Dochodzi do tego tragiczna gospodarka odpadami. Właściwie mamy nielegalne wysypisko na Bielanach, tuż obok Kampinoskiego Parku Narodowego.
Hanna Gronkiewicz-Waltz rozwalała po kolei teatry: Dramatyczny, Studio.
Wróćmy do, jak to pan nazwał, kultury korupcji w ratuszu. Rozumiem, że nie chodzi tylko o reprywatyzację.
– Absolutnie. Reprywatyzacja nieruchomości to jedno, ale później coś z tą nieruchomością trzeba zrobić. Albo wybudować sobie wieżowiec, albo zniszczyć zabytek.
Nie jest przypadkiem to, że Warszawa nie ma planów miejscowych, a jeśli są, powstają z maksymalną korzyścią dla deweloperów.

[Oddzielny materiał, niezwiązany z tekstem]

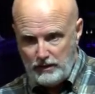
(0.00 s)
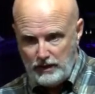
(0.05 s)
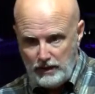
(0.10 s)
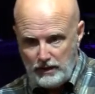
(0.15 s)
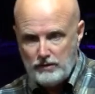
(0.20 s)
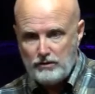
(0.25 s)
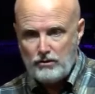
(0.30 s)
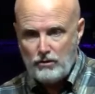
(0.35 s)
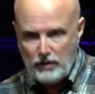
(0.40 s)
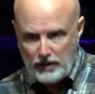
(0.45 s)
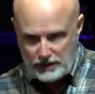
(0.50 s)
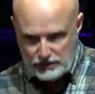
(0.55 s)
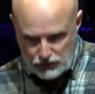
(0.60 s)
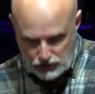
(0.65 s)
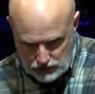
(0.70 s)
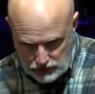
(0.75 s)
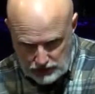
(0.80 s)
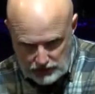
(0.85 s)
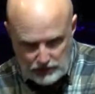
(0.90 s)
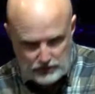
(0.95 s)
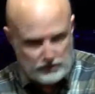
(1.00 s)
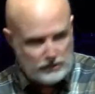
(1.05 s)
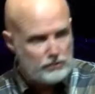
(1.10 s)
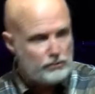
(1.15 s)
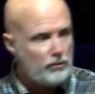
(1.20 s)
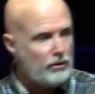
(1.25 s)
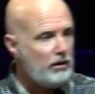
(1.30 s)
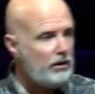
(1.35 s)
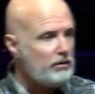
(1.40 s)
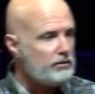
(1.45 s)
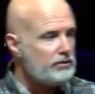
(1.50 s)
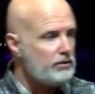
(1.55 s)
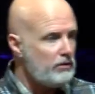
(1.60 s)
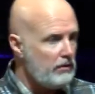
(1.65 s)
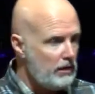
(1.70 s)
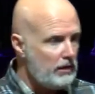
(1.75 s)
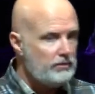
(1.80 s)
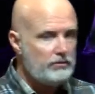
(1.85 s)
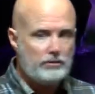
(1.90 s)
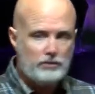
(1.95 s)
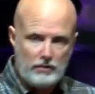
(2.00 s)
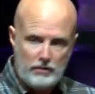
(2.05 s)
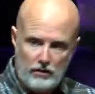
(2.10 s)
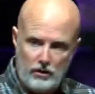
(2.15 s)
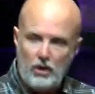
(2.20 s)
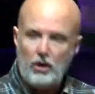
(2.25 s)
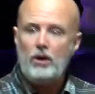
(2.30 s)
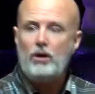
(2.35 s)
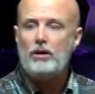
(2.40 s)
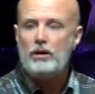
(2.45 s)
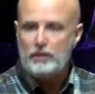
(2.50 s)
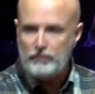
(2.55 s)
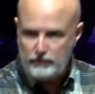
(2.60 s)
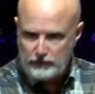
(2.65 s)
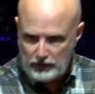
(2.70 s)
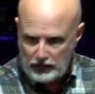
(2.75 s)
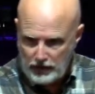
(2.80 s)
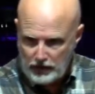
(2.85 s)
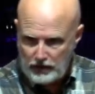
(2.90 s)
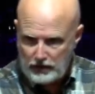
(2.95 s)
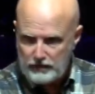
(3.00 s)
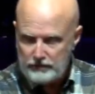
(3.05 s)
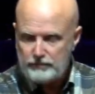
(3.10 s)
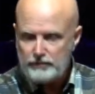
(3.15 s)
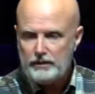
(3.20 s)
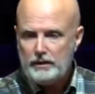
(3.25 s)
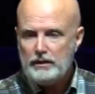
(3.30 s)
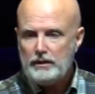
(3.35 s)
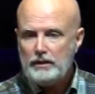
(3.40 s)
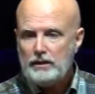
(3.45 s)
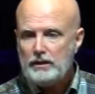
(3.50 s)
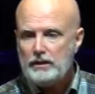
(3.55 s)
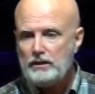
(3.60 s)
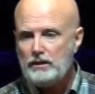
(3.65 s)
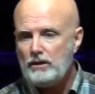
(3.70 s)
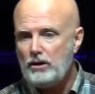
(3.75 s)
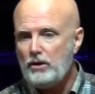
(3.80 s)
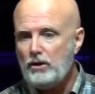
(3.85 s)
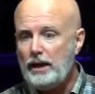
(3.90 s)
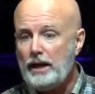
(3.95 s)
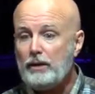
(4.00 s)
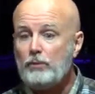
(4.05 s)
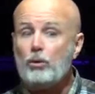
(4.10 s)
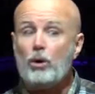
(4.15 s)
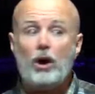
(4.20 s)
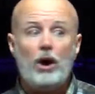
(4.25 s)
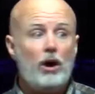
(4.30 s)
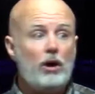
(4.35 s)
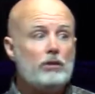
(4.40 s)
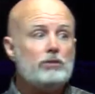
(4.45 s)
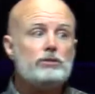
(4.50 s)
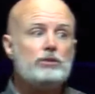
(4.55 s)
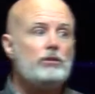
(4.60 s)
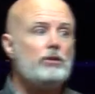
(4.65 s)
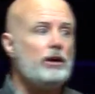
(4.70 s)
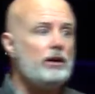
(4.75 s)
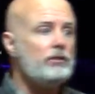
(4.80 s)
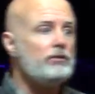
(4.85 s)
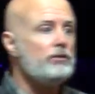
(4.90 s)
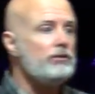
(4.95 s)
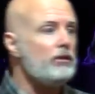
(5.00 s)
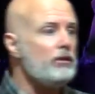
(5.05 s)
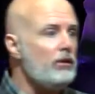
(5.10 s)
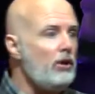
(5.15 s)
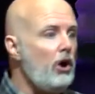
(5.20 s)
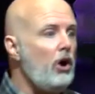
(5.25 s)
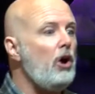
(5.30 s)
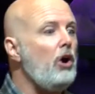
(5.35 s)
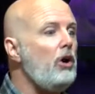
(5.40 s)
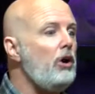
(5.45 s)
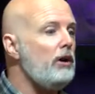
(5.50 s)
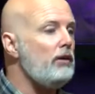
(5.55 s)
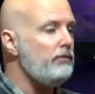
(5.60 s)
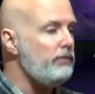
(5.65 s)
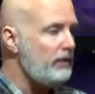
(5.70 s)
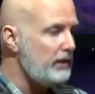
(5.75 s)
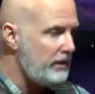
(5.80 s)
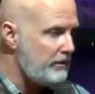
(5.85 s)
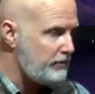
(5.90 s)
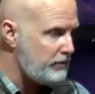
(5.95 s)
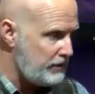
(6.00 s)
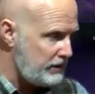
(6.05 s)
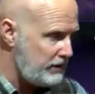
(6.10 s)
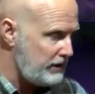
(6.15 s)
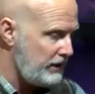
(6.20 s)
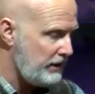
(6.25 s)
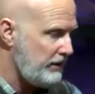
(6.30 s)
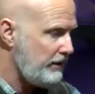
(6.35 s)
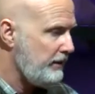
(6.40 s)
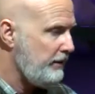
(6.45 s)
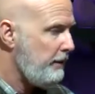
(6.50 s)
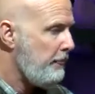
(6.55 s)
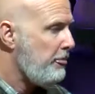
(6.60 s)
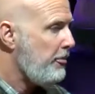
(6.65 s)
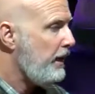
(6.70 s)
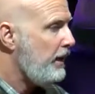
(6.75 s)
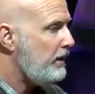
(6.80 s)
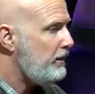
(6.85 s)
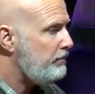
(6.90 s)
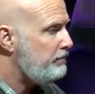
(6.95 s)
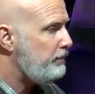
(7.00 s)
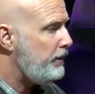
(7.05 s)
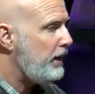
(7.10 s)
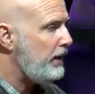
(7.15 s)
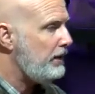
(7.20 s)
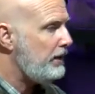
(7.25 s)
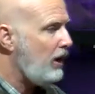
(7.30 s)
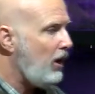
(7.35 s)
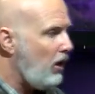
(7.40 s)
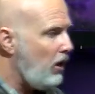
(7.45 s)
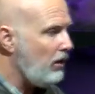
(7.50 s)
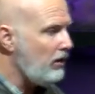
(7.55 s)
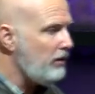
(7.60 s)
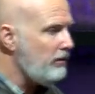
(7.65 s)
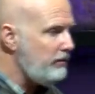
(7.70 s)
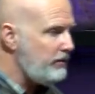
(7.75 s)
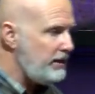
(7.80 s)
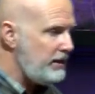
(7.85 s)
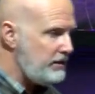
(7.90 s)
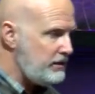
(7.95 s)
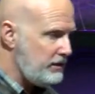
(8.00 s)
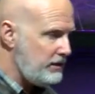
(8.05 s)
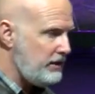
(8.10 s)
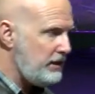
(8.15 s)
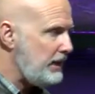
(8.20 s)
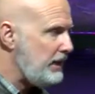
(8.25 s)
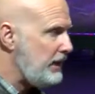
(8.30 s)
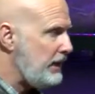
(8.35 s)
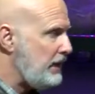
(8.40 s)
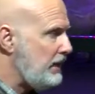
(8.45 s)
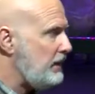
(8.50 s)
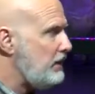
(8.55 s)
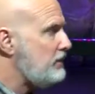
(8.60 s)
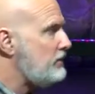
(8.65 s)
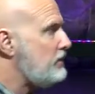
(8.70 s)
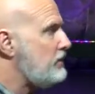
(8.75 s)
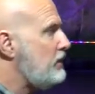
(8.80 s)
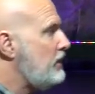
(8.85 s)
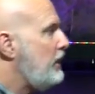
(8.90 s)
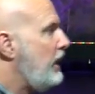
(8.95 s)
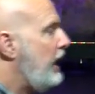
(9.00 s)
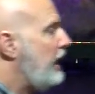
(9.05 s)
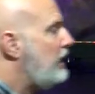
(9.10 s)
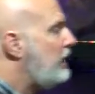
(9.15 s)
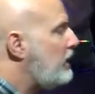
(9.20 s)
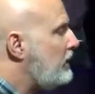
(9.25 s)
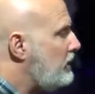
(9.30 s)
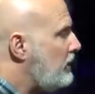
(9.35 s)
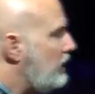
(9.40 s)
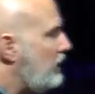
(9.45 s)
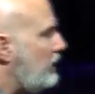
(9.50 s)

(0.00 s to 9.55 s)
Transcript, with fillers: In Christ Jesus, we're also under the law of love, you know, and we're also under the law of liberty. But all of these things and an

Afera reprywatyzacyjna ujawniła gigantyczny wręcz bałagan w urzędzie miasta – moim zdaniem jest to pozorowany bałagan. Brak procedur, przejrzystości i transparentności w działaniach miasta.
Ten brak procedur, przejrzystości i transparentności to celowa robota?
– Jeśli dyrektor biura gospodarowania nieruchomościami nie składa oświadczeń majątkowych, to jest celowe. Pytanie, dlaczego pani prezydent pozwalała na taki brak transparentności? Czy robiła to celowo, czy dała się otoczyć przez dwór?
Zna pan odpowiedzi na te pytania?
– Moim zdaniem miało to służyć uznaniowemu wydawaniu decyzji, które zawsze sprzyja korupcji. Czy takie było zamierzenie pani prezydent, trudno powiedzieć, ale na pewno taki był rezultat.
Sytuacja w Biurze Gospodarki Nieruchomościami, które zajmowało się reprywatyzacją, była wyjątkowo patologiczna i rażąca. Prezydent nie reagowała na sygnały o nielegalnych reprywatyzacjach, braku oświadczeń majątkowych w BGN.
Skoro tak źle było i jest, to dlaczego nie udało jej się odwołać?
– Głównie z powodu braku alternatywy. Ale taka sytuacja jest także w Krakowie. Jacek Majchrowski też jest fatalnym prezydentem, ale cieszy się dużym poparciem.